Simon Foster, West Midlands Police and Crime Commissioner

Chief Constable Craig Guildford QPM VR DL, West Midlands Police

Cc: The Rt Hon Louise Haigh MP – Secretary of State for Transport, Simon Lightwood MP – Local Transport Minister, Birmingham MPs and Birmingham City Councillors

Sent by email

Friday 26 July 2024

Our streets are in a state of emergency and we need sustained action now

Dear all,

Following the latest collision which killed a pedestrian in Jewellery Quarter on Sunday 21 July, we are writing to you on behalf of a city living in fear of its own streets.

We are currently at a point where those travelling in the UK’s second city aren’t sure whether they will make it home alive.

Since our first open letter in June 2023, at least 23 people have lost their lives and a further 26 have been seriously injured in collisions on our roads. Among their number was four-year-old Mayar Yahia, killed while walking home with her mother, who was also seriously injured.

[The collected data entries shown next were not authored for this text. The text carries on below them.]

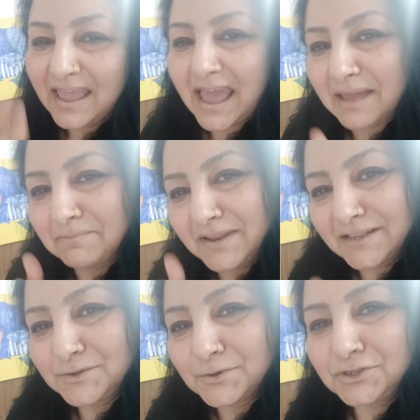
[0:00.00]
And
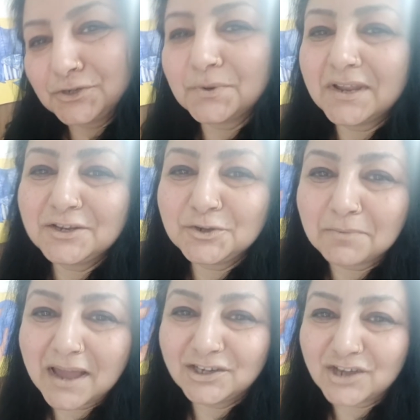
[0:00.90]
please do tune in to
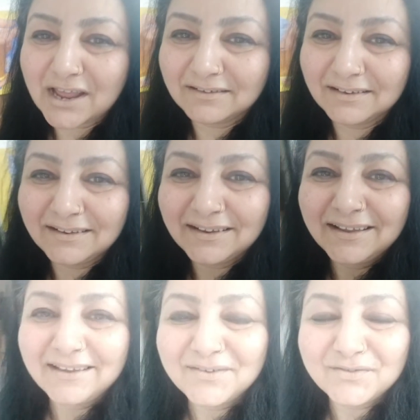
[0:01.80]
my channel,
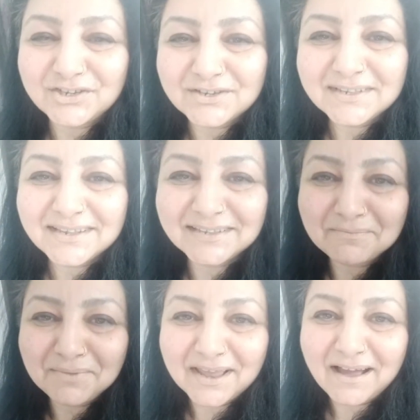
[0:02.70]
which is
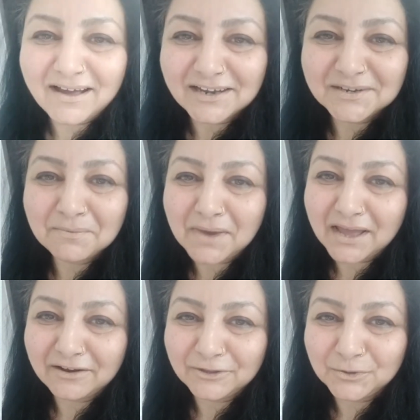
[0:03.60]
Simply Art
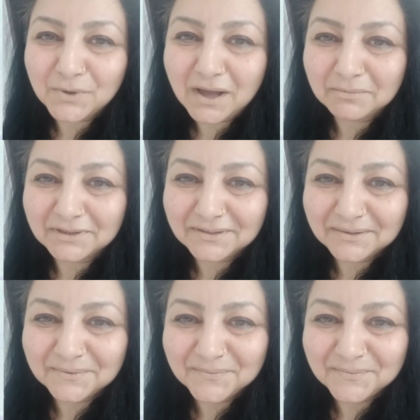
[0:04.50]
by Ritu Kamath.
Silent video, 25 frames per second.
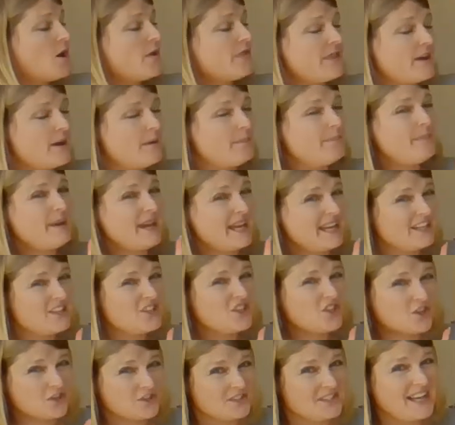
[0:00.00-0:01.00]
The
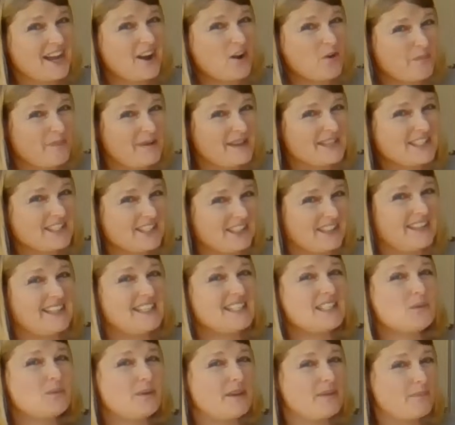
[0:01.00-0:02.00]
pictures help us on
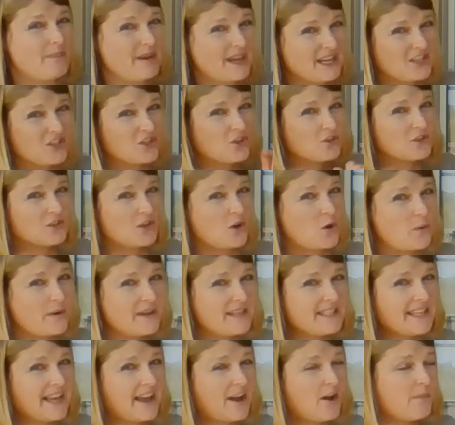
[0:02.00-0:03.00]
this one. Pictures
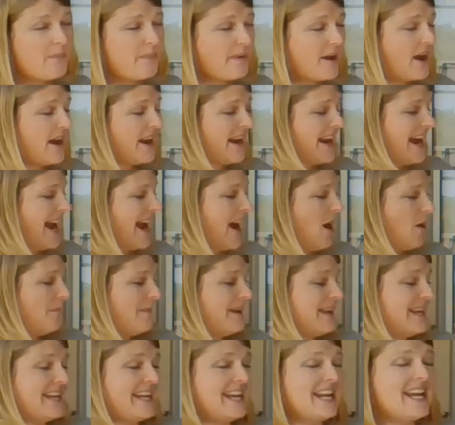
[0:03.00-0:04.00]
always help on how
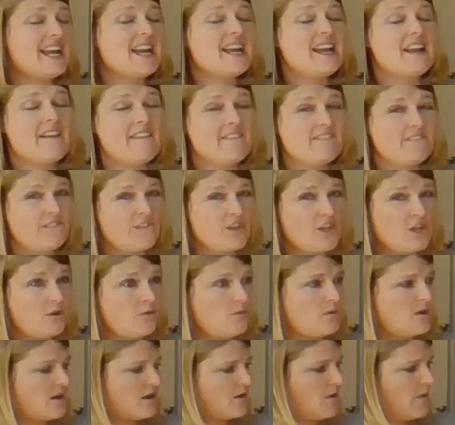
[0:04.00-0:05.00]
many
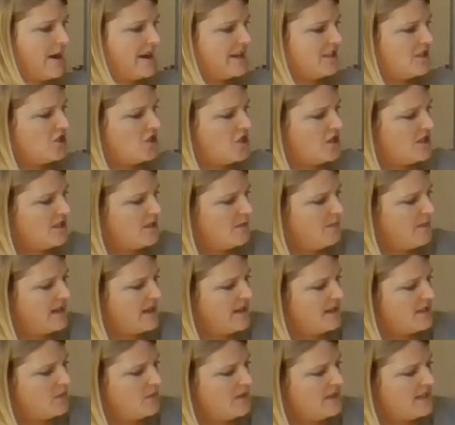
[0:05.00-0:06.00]
fewer questions
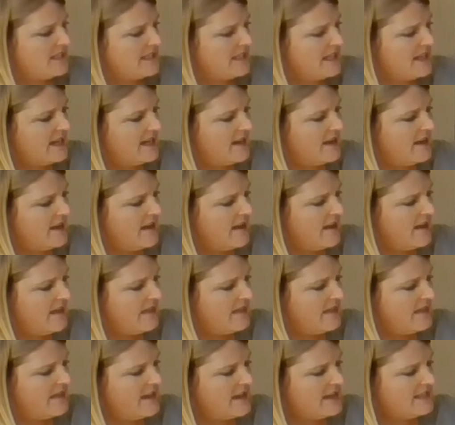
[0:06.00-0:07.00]
because we see
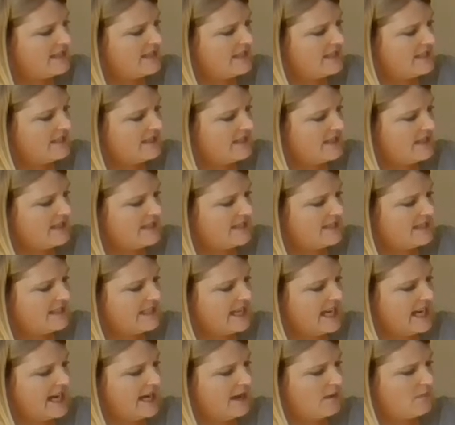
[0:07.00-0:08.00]
this is the
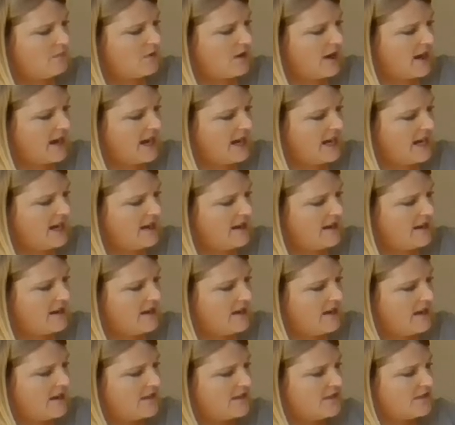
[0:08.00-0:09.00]
same, right?
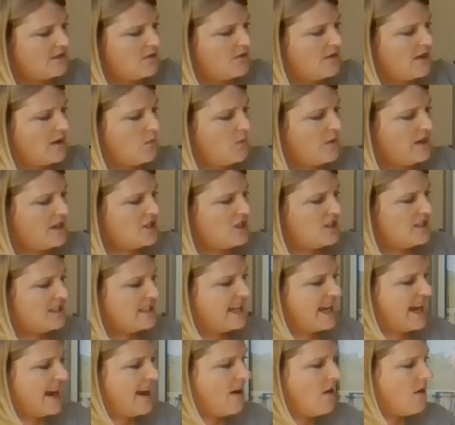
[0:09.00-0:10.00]
So then we just
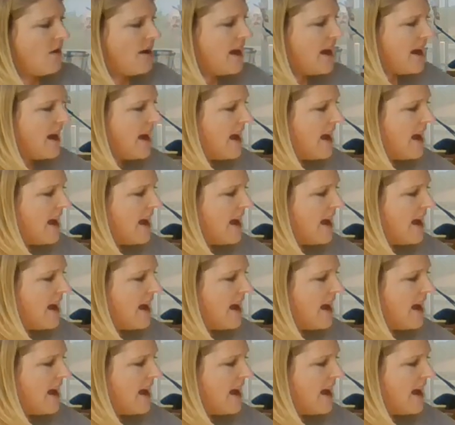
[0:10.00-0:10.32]
count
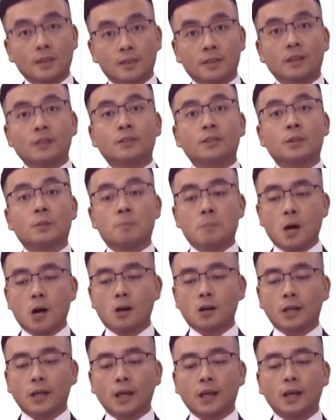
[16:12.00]
than the
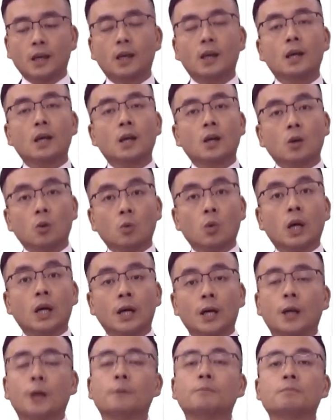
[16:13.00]
market,
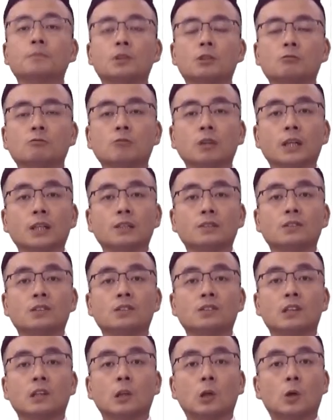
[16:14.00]
where the rate
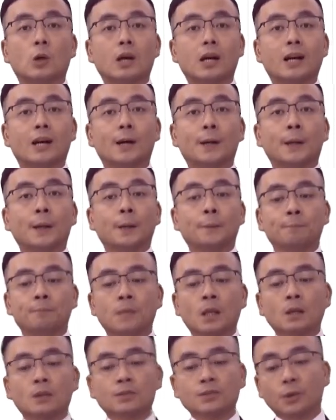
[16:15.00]
is a lot higher.
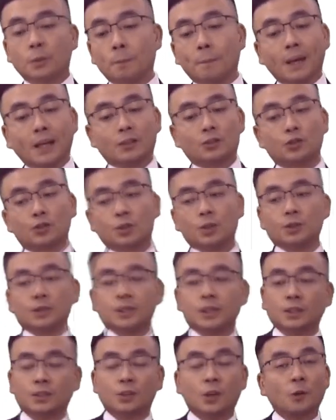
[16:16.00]
So make sure
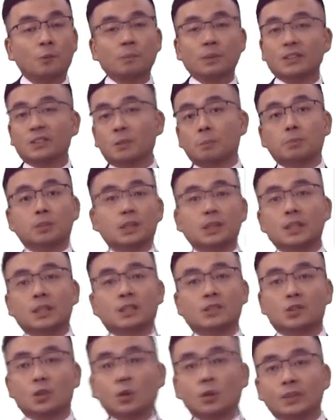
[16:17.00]
that don't be
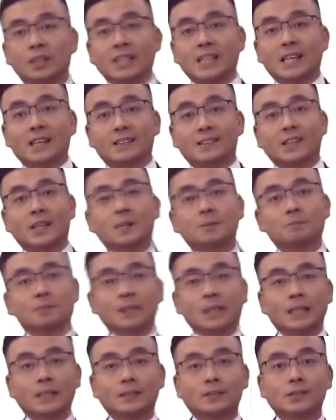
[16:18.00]
surprised on the exam
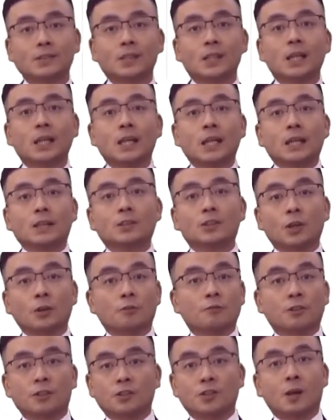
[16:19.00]
date.
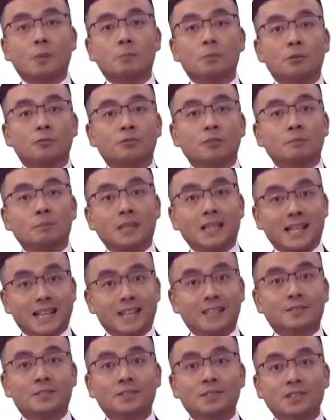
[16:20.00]
So, for example, from the
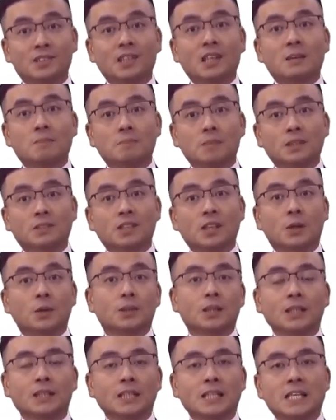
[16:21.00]
unseen
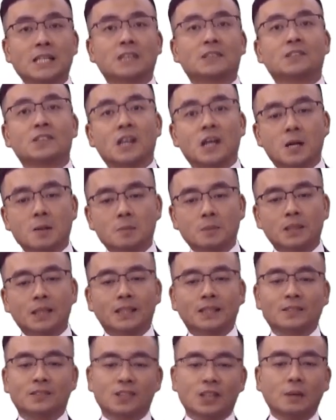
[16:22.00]
material that the
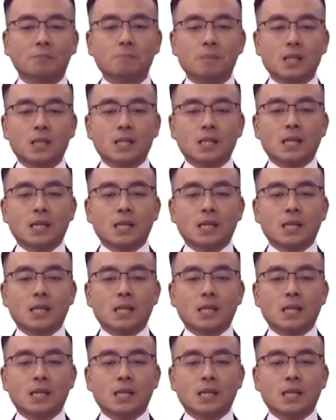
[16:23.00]
examining team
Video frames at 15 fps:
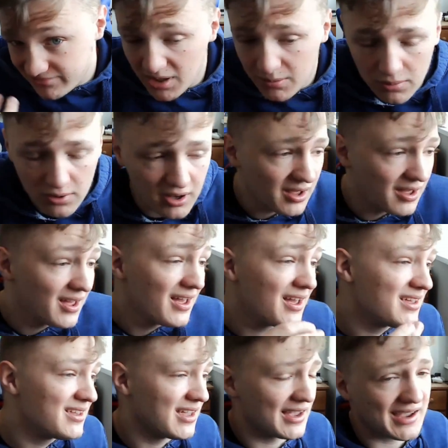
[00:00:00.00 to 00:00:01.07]
But
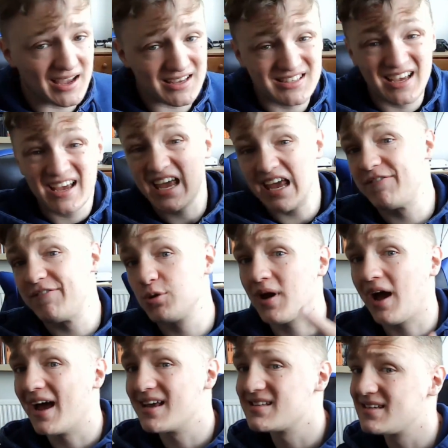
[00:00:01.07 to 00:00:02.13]
yeah, guys, if you
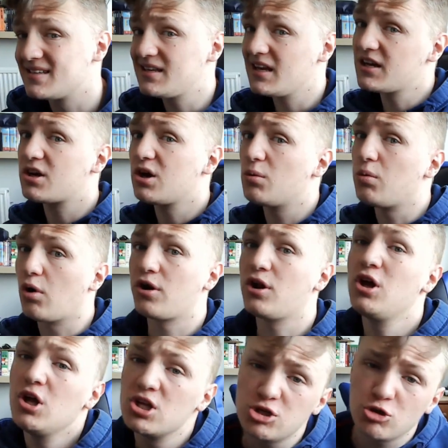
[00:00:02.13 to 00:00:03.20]
guys did go on
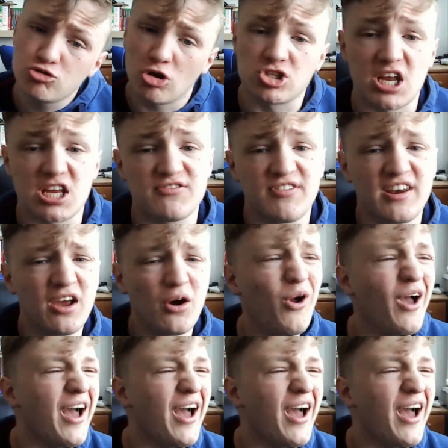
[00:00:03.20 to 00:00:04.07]
to enjoy today's video,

When a child dies in such a way on our streets, we have failed as a society. And while we can never bring Mayar back, or fill the void that now sits at the heart of her traumatised family, we have a duty to learn from this failure and to ensure we do everything possible to prevent such a senseless loss.

Following our original correspondence, we saw a flurry of high profile activity last summer.  Significant steps were taken, particularly in terms of road policing, with extra resources earmarked for road traffic units and a root and branch transformation of third-party reporting through Operation Snap. Commitments were made to triple average speed enforcement cameras in Birmingham, and to remove almost all 40mph speed limits across the city.

But momentum has tailed off quickly. Progress on rolling out average speed enforcement cameras has run aground, many roads are still above 30mph, and Neighbourhood Policing Team (NPT) participation in Operation Triton has been inadequate. 

While there is a greater spirit of collaboration between all authorities, and new road harm reduction strategies are emerging, their subsequent action plans are largely unfunded. This puts us already off-course for achieving the Mayor’s commitment of Vision Zero by 2040.

Road safety is a statutory duty and basic human need, not a nice-to-have. Safe travel and welcoming streets form the bedrock of any thriving area, and our region’s success depends on having them.

The situation as it stands continues to be untenable. If we don’t take urgent and sustained action, more people will be killed and seriously injured.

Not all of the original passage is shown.